Work instruction> For the entries that follow, retype exactly the lines from the one containing "[0:17.84-0:18.84]" to the one containing "What the speaker", inclusive, and only those. Images stay out of the copy.

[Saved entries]

----------------------------------------

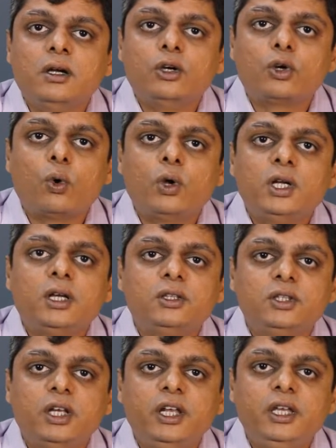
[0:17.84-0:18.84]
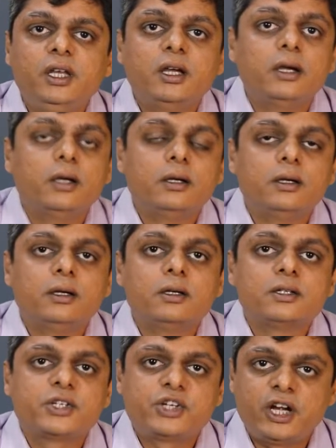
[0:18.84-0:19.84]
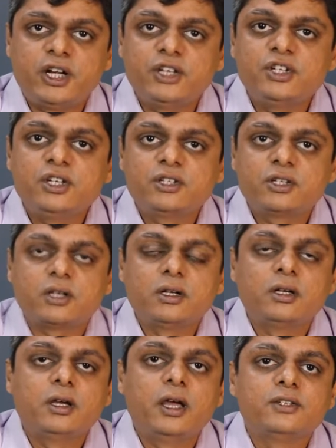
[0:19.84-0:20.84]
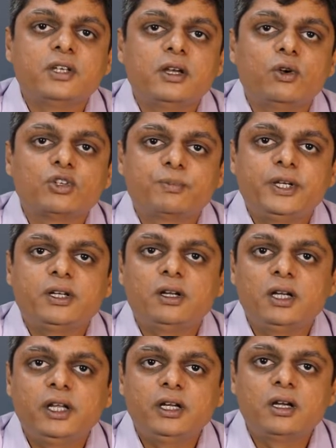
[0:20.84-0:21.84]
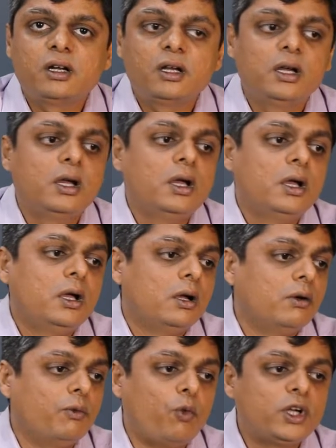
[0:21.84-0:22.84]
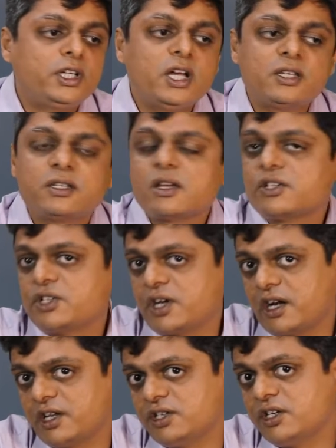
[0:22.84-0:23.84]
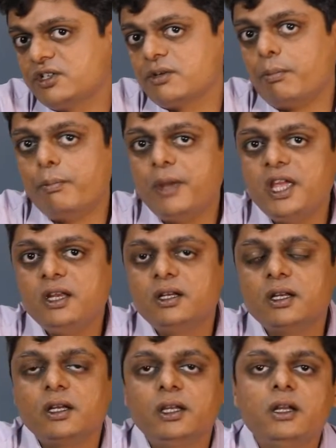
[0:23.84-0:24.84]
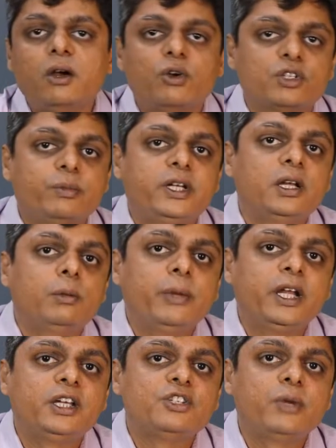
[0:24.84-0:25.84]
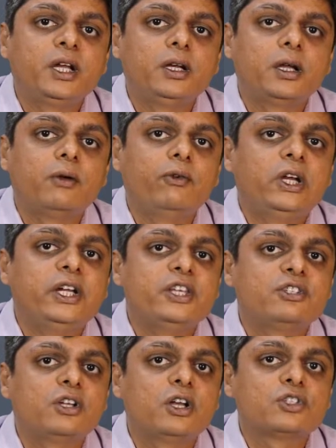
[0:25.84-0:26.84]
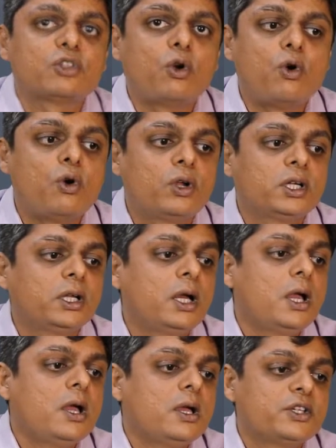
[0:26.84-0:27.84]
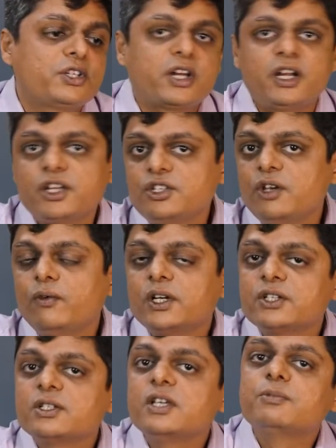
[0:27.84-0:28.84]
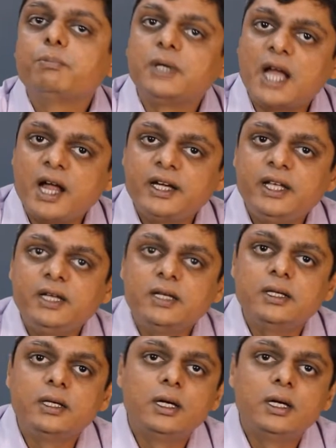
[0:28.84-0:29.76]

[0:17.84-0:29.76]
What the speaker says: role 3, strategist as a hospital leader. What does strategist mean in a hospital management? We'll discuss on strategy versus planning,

----------------------------------------

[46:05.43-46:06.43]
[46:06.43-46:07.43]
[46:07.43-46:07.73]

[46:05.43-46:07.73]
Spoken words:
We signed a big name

----------------------------------------

Result of the task>
[0:17.84-0:18.84]
[0:18.84-0:19.84]
[0:19.84-0:20.84]
[0:20.84-0:21.84]
[0:21.84-0:22.84]
[0:22.84-0:23.84]
[0:23.84-0:24.84]
[0:24.84-0:25.84]
[0:25.84-0:26.84]
[0:26.84-0:27.84]
[0:27.84-0:28.84]
[0:28.84-0:29.76]

[0:17.84-0:29.76]
What the speaker says: role 3, strategist as a hospital leader. What does strategist mean in a hospital management? We'll discuss on strategy versus planning,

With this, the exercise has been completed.